Track down every line below that holds "Verbatim" and copy it.

Records from a dataset
------------------------

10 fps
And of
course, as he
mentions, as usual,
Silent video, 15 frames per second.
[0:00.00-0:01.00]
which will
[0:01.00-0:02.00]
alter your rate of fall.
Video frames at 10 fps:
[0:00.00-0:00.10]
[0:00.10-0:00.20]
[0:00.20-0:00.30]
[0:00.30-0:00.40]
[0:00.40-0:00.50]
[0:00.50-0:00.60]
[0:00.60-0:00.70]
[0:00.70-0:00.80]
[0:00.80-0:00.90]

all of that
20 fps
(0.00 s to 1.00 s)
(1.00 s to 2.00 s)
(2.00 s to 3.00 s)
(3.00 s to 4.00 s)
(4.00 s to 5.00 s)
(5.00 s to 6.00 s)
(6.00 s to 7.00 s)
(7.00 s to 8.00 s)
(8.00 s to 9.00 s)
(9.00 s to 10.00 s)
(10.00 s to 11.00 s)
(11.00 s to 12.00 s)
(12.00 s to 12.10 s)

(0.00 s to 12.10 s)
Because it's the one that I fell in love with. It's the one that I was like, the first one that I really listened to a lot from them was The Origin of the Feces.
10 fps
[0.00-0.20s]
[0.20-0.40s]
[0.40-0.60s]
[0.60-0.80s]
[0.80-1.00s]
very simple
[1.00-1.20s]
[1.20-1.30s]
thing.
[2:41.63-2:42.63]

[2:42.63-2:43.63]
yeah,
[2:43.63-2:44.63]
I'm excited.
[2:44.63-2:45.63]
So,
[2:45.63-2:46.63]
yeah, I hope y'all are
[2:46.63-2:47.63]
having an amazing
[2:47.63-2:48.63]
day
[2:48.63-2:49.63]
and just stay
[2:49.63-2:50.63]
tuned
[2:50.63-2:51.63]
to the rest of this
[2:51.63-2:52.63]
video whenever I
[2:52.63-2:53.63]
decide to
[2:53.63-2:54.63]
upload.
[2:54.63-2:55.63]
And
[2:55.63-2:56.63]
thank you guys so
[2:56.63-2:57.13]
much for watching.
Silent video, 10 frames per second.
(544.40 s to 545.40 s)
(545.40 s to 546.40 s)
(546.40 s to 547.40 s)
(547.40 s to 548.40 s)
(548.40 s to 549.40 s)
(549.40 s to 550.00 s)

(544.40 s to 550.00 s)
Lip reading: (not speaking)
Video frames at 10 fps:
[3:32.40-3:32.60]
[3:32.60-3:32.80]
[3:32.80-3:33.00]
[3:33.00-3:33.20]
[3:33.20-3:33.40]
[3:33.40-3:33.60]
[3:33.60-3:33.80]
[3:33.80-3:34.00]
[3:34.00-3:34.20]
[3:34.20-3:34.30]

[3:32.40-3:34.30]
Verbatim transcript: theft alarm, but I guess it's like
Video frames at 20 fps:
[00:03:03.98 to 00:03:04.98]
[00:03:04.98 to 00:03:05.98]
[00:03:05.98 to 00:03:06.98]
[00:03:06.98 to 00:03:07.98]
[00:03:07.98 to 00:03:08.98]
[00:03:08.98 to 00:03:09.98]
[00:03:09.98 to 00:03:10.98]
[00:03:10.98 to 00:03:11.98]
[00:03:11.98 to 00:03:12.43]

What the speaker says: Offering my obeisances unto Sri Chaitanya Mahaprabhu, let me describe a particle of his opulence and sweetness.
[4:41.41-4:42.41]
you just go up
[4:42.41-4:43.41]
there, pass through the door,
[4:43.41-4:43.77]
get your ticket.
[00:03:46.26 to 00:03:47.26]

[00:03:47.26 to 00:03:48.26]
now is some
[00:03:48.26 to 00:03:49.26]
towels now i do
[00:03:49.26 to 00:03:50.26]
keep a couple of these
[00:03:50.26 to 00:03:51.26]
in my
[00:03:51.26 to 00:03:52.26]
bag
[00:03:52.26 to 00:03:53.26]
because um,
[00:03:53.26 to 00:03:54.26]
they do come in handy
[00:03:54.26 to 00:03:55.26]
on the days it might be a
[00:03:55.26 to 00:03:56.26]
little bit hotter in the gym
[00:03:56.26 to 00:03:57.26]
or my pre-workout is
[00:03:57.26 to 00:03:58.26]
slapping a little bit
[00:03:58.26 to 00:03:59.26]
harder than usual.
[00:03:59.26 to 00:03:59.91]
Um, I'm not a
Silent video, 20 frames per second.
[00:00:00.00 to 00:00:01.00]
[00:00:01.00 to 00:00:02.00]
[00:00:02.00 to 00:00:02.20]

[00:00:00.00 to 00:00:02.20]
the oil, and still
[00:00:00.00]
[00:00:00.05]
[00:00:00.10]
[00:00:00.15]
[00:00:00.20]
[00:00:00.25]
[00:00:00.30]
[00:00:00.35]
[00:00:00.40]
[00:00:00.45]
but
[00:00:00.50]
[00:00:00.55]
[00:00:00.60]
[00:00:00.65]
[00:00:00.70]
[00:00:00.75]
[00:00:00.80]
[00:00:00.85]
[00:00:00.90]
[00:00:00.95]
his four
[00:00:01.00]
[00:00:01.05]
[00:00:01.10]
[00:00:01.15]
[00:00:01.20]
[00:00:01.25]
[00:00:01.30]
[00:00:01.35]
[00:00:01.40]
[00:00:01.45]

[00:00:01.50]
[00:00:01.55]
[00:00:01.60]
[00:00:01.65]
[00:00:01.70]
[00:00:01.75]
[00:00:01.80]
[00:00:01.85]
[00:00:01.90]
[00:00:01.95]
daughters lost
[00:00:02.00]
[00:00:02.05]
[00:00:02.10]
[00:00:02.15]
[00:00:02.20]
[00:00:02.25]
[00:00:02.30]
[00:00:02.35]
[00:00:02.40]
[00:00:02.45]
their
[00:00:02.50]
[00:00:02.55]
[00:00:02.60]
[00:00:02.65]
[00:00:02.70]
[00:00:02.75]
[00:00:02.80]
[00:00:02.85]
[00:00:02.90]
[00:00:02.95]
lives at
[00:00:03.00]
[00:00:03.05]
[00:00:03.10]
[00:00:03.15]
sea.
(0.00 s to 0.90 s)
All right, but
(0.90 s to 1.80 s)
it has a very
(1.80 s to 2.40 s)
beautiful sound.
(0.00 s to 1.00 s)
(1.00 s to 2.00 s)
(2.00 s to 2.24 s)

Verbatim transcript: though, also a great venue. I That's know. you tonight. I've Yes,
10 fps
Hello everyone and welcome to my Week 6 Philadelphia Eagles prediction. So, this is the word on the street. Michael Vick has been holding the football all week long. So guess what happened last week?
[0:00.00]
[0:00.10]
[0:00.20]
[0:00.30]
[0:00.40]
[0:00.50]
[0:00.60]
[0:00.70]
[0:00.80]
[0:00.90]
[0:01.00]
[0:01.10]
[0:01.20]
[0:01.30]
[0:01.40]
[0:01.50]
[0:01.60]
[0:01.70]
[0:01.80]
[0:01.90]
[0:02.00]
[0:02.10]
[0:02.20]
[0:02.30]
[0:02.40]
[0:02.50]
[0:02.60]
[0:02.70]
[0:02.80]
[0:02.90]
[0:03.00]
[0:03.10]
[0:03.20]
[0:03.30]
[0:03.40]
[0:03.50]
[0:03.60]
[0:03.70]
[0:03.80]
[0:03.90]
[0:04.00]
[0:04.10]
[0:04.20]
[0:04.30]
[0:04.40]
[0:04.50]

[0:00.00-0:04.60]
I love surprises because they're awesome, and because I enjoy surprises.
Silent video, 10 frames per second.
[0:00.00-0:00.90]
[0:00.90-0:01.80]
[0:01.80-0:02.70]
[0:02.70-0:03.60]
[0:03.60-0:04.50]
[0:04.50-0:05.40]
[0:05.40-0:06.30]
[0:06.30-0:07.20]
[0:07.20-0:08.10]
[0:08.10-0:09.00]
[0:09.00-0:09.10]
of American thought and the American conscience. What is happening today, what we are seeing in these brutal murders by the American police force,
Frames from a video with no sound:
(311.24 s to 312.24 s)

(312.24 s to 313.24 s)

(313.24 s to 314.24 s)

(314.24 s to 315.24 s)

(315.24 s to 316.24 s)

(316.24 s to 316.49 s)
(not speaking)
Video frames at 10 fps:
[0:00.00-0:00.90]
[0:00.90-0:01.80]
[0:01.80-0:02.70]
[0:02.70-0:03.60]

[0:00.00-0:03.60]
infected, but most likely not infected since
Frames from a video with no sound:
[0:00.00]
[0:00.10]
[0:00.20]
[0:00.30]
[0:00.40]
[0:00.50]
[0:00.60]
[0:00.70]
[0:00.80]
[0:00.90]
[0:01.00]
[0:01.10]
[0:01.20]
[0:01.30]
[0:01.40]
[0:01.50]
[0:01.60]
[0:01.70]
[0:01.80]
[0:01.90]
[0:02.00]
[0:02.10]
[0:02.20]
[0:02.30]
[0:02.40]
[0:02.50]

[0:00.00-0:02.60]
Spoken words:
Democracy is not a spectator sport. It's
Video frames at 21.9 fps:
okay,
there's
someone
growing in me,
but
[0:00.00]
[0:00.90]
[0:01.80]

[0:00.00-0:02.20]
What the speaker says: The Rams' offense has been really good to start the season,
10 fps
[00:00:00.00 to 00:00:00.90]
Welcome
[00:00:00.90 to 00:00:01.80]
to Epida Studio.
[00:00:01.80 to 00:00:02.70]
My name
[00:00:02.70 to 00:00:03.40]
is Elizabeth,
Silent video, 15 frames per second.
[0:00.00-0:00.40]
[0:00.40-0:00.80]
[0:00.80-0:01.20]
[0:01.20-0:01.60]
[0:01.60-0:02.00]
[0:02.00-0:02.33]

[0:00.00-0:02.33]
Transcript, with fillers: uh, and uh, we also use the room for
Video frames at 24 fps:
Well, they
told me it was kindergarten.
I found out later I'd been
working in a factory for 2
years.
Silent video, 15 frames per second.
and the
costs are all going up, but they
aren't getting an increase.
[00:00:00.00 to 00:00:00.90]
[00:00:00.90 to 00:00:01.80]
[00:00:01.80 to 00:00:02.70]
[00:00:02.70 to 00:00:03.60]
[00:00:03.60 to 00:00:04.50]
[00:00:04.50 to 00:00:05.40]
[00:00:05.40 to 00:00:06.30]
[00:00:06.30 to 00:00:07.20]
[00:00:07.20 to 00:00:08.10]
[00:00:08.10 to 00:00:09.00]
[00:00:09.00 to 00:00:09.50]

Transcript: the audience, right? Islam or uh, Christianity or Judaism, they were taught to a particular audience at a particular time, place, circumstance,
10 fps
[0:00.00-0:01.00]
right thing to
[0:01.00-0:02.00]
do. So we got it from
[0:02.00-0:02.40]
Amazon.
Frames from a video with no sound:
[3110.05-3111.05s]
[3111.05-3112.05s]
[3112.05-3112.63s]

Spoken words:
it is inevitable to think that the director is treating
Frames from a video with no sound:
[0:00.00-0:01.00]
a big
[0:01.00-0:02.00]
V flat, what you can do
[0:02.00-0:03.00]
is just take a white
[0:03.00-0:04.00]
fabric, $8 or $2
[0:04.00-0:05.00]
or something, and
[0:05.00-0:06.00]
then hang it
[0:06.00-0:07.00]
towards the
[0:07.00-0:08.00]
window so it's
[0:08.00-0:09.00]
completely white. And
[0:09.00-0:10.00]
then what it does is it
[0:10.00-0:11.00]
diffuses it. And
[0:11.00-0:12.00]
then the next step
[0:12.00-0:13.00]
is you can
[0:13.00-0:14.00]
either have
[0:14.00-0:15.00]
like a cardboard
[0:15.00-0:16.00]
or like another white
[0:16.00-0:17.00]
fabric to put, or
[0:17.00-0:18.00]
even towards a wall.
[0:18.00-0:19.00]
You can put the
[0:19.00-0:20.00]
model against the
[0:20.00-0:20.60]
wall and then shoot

------------------------

- _Solution_:
Verbatim transcript: theft alarm, but I guess it's like
Verbatim transcript: though, also a great venue. I That's know. you tonight. I've Yes,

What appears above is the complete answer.